From June 1944 he was a Scientific Associate working in Philips Research Laboratories in Eindhoven.

He married Elizabeth de Groot on 30 August 1944. The couple had four children: Jorina Aleida (born 19 January 1947), Frans Willem (born 13 April 1948), Elisabeth (born 24 November 1950), and Judith Elizabeth (born 31 March 1963).

De Bruijn started his academic career at the University of Amsterdam, where he was Professor of Mathematics from 1952 to 1960. In 1960 he moved to the Technical University Eindhoven where he was Professor of Mathematics until his retirement in 1984. Among his graduate students were Johannes Runnenburg (1960), Antonius Levelt (1961), S. Ackermans (1964), Jozef Beenakker (1966), W. van der Meiden (1967), Matheus Hautus (1970), Robert Nederpelt Lazarom (1973), Lambert van Benthem Jutting (1977), A. Janssen (1979), Diederik van Daalen (1980), and Harmannus Balsters (1986).

In 1957 he was appointed member of the Royal Netherlands Academy of Arts and Sciences.

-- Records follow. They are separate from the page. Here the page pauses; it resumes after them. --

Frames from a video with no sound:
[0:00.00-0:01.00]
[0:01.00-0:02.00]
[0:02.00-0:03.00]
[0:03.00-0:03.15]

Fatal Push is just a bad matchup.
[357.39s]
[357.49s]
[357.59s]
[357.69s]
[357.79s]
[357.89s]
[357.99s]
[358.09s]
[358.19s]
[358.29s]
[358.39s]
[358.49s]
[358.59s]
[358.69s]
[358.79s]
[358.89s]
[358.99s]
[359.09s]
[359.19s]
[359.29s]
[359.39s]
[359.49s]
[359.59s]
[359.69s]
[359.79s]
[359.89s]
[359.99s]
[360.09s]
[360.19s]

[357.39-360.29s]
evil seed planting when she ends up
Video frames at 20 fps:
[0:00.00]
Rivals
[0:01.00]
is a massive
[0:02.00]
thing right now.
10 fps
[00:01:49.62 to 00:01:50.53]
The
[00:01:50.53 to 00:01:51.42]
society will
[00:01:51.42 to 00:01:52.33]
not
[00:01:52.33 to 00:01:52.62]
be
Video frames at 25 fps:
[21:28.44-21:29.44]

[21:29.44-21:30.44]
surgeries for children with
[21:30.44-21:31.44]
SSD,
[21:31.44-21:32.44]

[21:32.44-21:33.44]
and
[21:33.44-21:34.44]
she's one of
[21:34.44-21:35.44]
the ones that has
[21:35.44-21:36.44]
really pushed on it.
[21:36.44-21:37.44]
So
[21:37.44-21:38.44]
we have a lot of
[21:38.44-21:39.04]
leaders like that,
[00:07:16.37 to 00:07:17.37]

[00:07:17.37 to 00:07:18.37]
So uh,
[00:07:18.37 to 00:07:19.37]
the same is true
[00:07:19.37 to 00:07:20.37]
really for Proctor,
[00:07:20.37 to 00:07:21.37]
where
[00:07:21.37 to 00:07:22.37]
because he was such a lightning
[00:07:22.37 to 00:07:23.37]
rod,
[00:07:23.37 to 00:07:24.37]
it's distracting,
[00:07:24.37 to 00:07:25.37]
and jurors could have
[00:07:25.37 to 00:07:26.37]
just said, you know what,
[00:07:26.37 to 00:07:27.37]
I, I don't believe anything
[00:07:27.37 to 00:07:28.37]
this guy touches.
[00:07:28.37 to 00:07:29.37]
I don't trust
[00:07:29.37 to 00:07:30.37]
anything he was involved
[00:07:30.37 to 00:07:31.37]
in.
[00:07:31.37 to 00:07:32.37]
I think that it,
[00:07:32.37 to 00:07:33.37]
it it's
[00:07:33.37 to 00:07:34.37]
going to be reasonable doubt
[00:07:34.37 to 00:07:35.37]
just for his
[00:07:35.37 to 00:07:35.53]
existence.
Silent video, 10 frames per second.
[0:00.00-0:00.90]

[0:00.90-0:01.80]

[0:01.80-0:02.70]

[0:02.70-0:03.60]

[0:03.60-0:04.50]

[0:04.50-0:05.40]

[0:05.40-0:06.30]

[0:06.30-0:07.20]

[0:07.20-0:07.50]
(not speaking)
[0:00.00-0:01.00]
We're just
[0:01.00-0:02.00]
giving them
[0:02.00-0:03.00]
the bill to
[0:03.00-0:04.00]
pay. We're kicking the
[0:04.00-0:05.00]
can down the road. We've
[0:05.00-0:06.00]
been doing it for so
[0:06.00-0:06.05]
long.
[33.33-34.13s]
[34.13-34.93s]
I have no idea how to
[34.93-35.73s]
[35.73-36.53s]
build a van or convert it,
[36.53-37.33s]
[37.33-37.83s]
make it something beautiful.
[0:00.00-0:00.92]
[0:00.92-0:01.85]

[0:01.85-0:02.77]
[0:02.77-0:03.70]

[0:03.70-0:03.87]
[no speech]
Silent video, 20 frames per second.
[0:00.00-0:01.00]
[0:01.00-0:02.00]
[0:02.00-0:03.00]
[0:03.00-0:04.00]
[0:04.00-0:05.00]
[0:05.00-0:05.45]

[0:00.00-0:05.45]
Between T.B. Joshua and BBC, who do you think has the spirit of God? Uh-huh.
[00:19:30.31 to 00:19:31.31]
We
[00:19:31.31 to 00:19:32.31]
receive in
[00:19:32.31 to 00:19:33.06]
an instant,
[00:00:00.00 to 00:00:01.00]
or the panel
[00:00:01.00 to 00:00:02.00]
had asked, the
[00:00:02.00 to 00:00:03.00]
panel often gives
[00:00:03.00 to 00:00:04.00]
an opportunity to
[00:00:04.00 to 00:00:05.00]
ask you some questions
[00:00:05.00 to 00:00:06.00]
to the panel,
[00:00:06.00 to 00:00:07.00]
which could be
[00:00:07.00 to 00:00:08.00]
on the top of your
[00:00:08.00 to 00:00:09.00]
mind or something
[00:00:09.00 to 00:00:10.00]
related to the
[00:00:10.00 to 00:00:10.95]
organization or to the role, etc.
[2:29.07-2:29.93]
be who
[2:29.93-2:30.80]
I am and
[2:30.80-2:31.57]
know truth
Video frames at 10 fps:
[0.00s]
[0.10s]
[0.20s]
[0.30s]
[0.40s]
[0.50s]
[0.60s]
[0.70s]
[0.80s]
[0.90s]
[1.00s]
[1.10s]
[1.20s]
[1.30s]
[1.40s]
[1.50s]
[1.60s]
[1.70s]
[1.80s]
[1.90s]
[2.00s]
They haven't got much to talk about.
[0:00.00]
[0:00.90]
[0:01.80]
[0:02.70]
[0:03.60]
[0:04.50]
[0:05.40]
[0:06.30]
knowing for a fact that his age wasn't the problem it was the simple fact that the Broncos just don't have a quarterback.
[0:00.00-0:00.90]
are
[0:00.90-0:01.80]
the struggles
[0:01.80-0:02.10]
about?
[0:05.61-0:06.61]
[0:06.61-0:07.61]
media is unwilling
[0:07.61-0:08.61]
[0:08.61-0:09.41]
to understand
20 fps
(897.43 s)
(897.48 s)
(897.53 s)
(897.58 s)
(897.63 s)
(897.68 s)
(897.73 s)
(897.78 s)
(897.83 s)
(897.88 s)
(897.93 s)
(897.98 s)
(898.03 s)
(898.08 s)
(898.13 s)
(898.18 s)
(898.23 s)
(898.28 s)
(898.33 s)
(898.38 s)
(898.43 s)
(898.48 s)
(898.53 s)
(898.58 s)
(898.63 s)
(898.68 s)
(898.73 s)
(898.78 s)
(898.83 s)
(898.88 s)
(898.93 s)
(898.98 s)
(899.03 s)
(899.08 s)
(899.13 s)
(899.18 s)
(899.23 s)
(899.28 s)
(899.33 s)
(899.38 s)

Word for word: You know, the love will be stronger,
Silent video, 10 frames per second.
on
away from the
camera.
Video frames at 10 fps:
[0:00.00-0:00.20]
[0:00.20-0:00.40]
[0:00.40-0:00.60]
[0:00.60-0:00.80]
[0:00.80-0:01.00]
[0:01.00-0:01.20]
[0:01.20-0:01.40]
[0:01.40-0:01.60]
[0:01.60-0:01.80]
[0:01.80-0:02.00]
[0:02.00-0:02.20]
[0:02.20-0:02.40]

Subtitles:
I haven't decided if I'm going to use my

He was Knighted with the Order of the Netherlands Lion.

== Work ==

De Bruijn covered many areas of mathematics. He is especially noted for:
- the discovery of the De Bruijn sequence,
- discovering an algebraic theory of the Penrose tiling and, more generally, discovering the "projection" and "multigrid" methods for constructing quasi-periodic tilings,
- the De Bruijn–Newman constant, related to the Riemann hypothesis
- the De Bruijn–Erdős theorem, in graph theory, on coloring an infinite graph
- a different theorem of the same name: the De Bruijn–Erdős theorem in incidence geometry, on the number of lines determined by n points in a plane
- the BEST theorem in graph theory, on Eulerian circuits, and
- De Bruijn indices in the lambda calculus.

He wrote one of the standard books in advanced asymptotic analysis (De Bruijn, 1958).

In the late sixties, he designed the Automath language for representing mathematical proofs, so that they could be verified automatically (see automated theorem checking). Shortly before his death, he had been working on models for the human brain.

== Publications ==
Books, a selection:
- 1943. Over modulaire vormen van meer veranderlijken
- 1958. Asymptotic Methods in Analysis, North-Holland, Amsterdam.

Articles, a selection:
- de Bruijn, Nicolaas Govert. "A combinatorial problem", 1946. In Proceedings of the Section of Sciences, Vol. 49, No. 7, pp. 758–764. Koninklijke Nederlandse Akademie v. Wetenschappen.
- de Bruijn, Nicolaas Govert. "The mathematical language AUTOMATH, its usage, and some of its extensions." Symposium on automatic demonstration. Springer Berlin Heidelberg, 1970.
- de Bruijn, Nicolaas Govert. "Lambda calculus notation with nameless dummies, a tool for automatic formula manipulation, with application to the Church-Rosser theorem." Indagationes Mathematicae (Proceedings). Vol. 75. No. 5. North-Holland, 1972.